Task instructions: Transcribe every entry that follows exactly, omitting all pictures.

Records provided:

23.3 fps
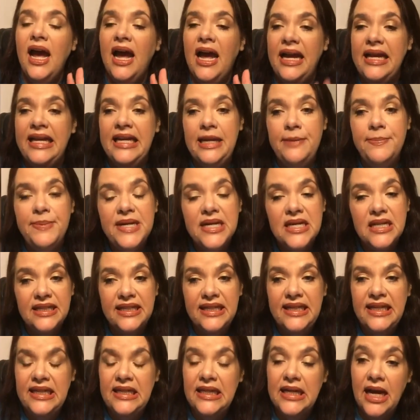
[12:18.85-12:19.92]
I keep it
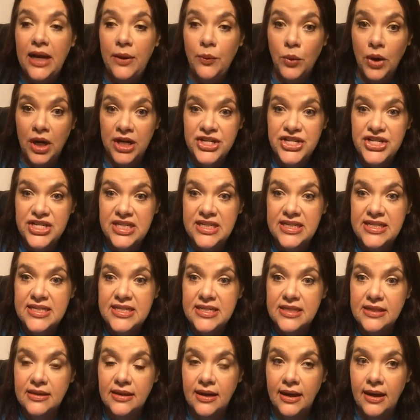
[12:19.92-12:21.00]
clean. I wash
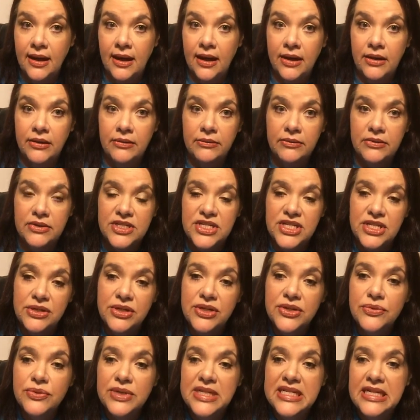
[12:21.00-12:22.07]
it uh,
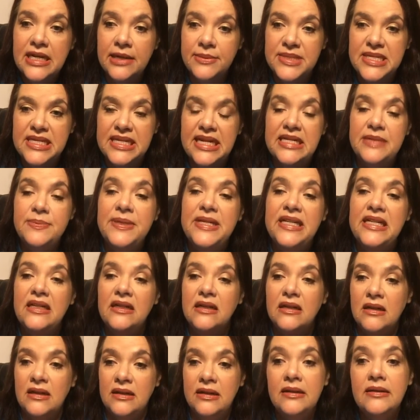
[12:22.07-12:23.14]
two to three times a day,
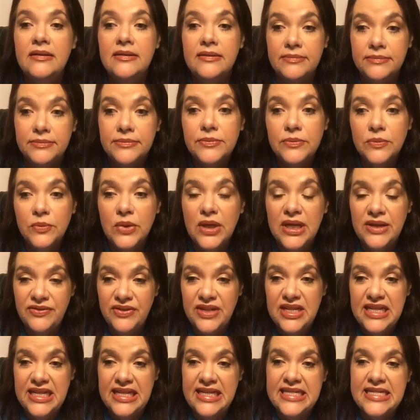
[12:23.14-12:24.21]
depending on
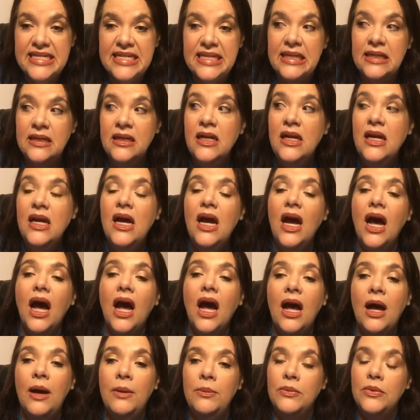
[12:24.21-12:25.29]
if it needs it,
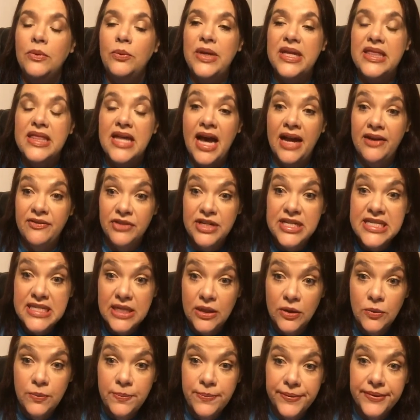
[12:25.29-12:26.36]
um, with ivory
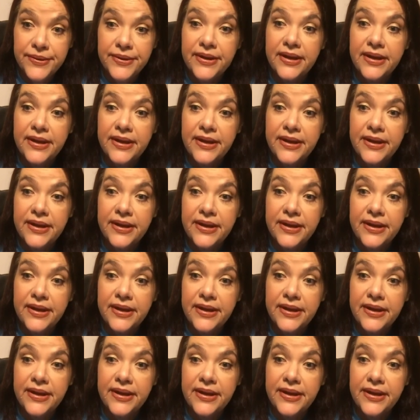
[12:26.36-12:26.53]
soap.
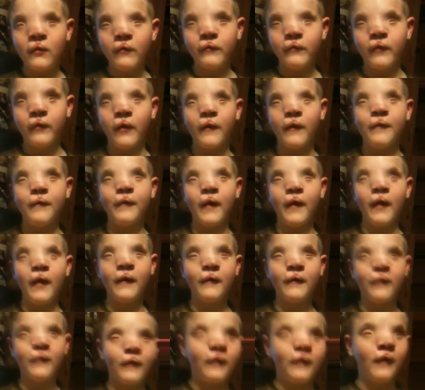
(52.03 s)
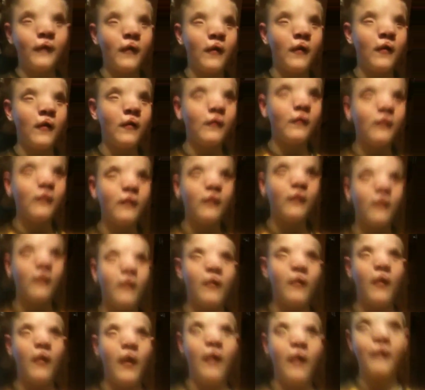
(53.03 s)
Tay-Sachs disease
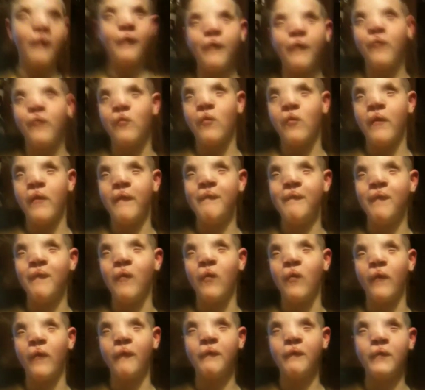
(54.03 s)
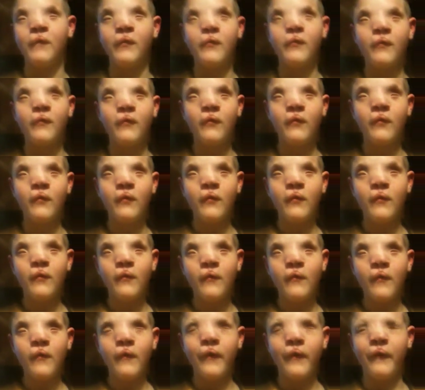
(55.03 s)
has three forms.
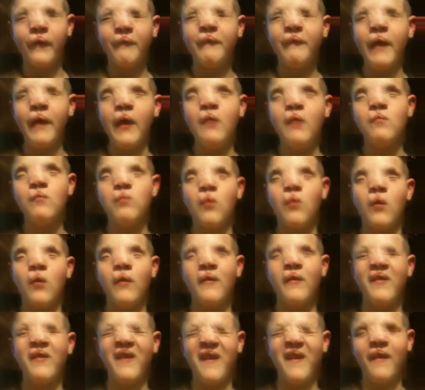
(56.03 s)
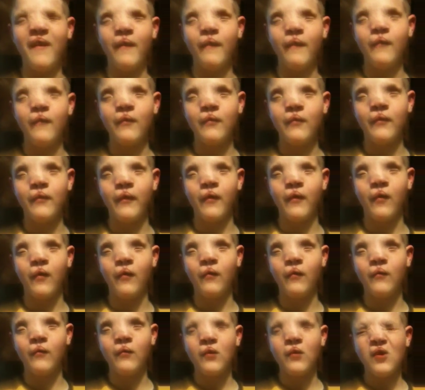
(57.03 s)
The main one, they
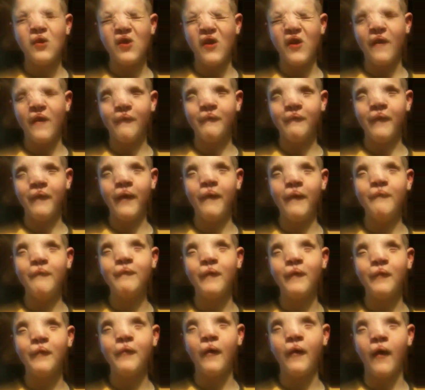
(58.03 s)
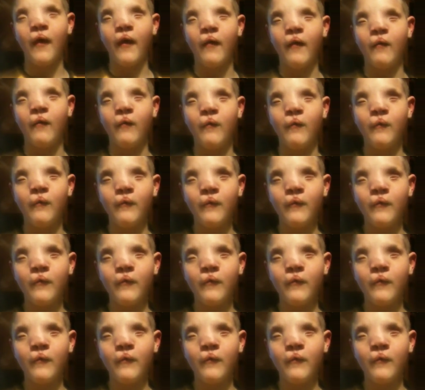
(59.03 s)
are um, infantile,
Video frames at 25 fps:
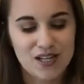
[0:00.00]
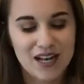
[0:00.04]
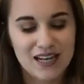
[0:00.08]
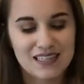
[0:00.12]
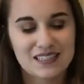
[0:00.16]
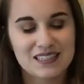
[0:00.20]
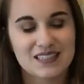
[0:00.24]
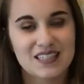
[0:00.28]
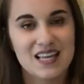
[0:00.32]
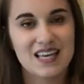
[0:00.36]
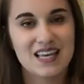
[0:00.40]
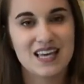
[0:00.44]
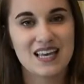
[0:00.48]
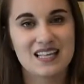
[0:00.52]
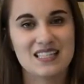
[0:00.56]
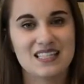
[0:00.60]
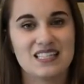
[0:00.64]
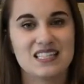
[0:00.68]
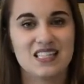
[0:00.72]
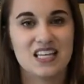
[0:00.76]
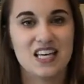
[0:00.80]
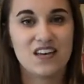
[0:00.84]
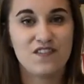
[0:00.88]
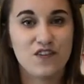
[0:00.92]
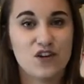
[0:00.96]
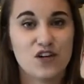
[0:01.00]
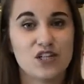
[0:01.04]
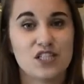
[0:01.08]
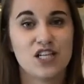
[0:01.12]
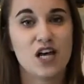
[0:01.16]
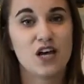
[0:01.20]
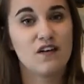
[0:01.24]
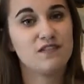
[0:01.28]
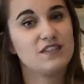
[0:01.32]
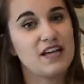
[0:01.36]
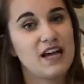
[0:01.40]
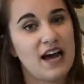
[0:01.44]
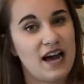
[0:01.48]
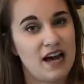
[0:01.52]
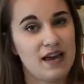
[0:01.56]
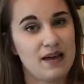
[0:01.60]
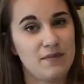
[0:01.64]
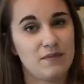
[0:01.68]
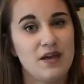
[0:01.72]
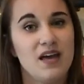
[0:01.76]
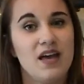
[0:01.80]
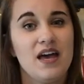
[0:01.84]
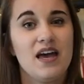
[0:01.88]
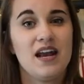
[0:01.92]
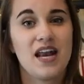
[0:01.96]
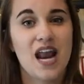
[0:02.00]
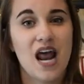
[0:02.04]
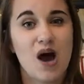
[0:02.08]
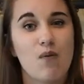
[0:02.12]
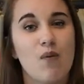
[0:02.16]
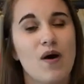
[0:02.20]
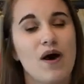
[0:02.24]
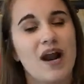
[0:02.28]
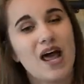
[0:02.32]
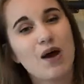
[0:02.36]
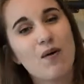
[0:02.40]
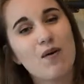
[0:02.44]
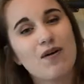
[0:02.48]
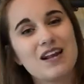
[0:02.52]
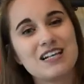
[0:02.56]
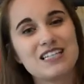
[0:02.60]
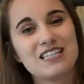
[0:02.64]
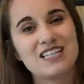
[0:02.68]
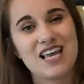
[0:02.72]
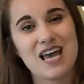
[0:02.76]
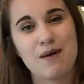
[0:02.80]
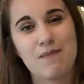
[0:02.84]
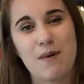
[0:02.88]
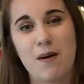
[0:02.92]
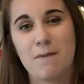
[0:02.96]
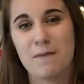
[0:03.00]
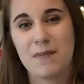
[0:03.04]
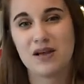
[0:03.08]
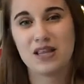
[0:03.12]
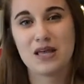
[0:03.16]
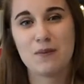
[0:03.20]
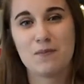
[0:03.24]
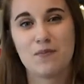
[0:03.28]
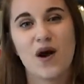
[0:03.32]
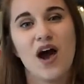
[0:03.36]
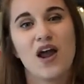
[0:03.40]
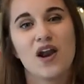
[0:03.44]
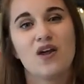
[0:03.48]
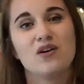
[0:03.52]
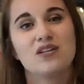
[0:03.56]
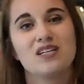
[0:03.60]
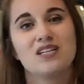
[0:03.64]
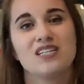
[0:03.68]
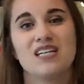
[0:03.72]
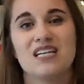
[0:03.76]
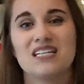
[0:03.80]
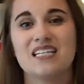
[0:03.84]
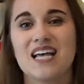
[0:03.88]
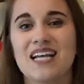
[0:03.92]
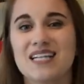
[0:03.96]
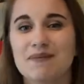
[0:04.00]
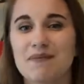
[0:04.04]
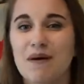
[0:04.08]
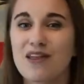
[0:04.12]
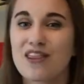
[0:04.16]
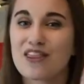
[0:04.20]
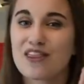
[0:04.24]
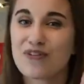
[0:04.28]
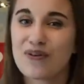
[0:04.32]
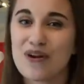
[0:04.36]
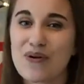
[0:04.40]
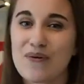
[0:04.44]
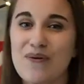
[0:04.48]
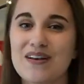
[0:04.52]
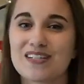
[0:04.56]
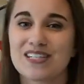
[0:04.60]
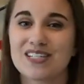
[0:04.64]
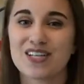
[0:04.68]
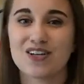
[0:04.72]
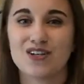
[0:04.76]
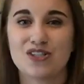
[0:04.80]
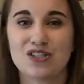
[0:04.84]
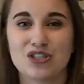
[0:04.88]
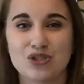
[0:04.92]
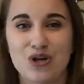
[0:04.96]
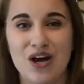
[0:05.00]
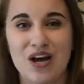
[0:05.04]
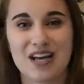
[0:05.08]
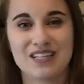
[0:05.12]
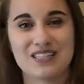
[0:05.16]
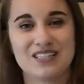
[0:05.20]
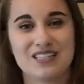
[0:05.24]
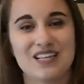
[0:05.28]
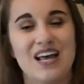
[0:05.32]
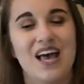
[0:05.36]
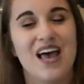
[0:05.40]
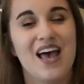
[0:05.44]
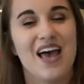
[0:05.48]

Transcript: the next thing is give yourself time. Now what I want to say about MillyBridal, it takes about 3 weeks to get your dress.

Output for this task:
23.3 fps
[12:18.85-12:19.92]
I keep it
[12:19.92-12:21.00]
clean. I wash
[12:21.00-12:22.07]
it uh,
[12:22.07-12:23.14]
two to three times a day,
[12:23.14-12:24.21]
depending on
[12:24.21-12:25.29]
if it needs it,
[12:25.29-12:26.36]
um, with ivory
[12:26.36-12:26.53]
soap.
(52.03 s)
(53.03 s)
Tay-Sachs disease
(54.03 s)
(55.03 s)
has three forms.
(56.03 s)
(57.03 s)
The main one, they
(58.03 s)
(59.03 s)
are um, infantile,
Video frames at 25 fps:
[0:00.00]
[0:00.04]
[0:00.08]
[0:00.12]
[0:00.16]
[0:00.20]
[0:00.24]
[0:00.28]
[0:00.32]
[0:00.36]
[0:00.40]
[0:00.44]
[0:00.48]
[0:00.52]
[0:00.56]
[0:00.60]
[0:00.64]
[0:00.68]
[0:00.72]
[0:00.76]
[0:00.80]
[0:00.84]
[0:00.88]
[0:00.92]
[0:00.96]
[0:01.00]
[0:01.04]
[0:01.08]
[0:01.12]
[0:01.16]
[0:01.20]
[0:01.24]
[0:01.28]
[0:01.32]
[0:01.36]
[0:01.40]
[0:01.44]
[0:01.48]
[0:01.52]
[0:01.56]
[0:01.60]
[0:01.64]
[0:01.68]
[0:01.72]
[0:01.76]
[0:01.80]
[0:01.84]
[0:01.88]
[0:01.92]
[0:01.96]
[0:02.00]
[0:02.04]
[0:02.08]
[0:02.12]
[0:02.16]
[0:02.20]
[0:02.24]
[0:02.28]
[0:02.32]
[0:02.36]
[0:02.40]
[0:02.44]
[0:02.48]
[0:02.52]
[0:02.56]
[0:02.60]
[0:02.64]
[0:02.68]
[0:02.72]
[0:02.76]
[0:02.80]
[0:02.84]
[0:02.88]
[0:02.92]
[0:02.96]
[0:03.00]
[0:03.04]
[0:03.08]
[0:03.12]
[0:03.16]
[0:03.20]
[0:03.24]
[0:03.28]
[0:03.32]
[0:03.36]
[0:03.40]
[0:03.44]
[0:03.48]
[0:03.52]
[0:03.56]
[0:03.60]
[0:03.64]
[0:03.68]
[0:03.72]
[0:03.76]
[0:03.80]
[0:03.84]
[0:03.88]
[0:03.92]
[0:03.96]
[0:04.00]
[0:04.04]
[0:04.08]
[0:04.12]
[0:04.16]
[0:04.20]
[0:04.24]
[0:04.28]
[0:04.32]
[0:04.36]
[0:04.40]
[0:04.44]
[0:04.48]
[0:04.52]
[0:04.56]
[0:04.60]
[0:04.64]
[0:04.68]
[0:04.72]
[0:04.76]
[0:04.80]
[0:04.84]
[0:04.88]
[0:04.92]
[0:04.96]
[0:05.00]
[0:05.04]
[0:05.08]
[0:05.12]
[0:05.16]
[0:05.20]
[0:05.24]
[0:05.28]
[0:05.32]
[0:05.36]
[0:05.40]
[0:05.44]
[0:05.48]

Transcript: the next thing is give yourself time. Now what I want to say about MillyBridal, it takes about 3 weeks to get your dress.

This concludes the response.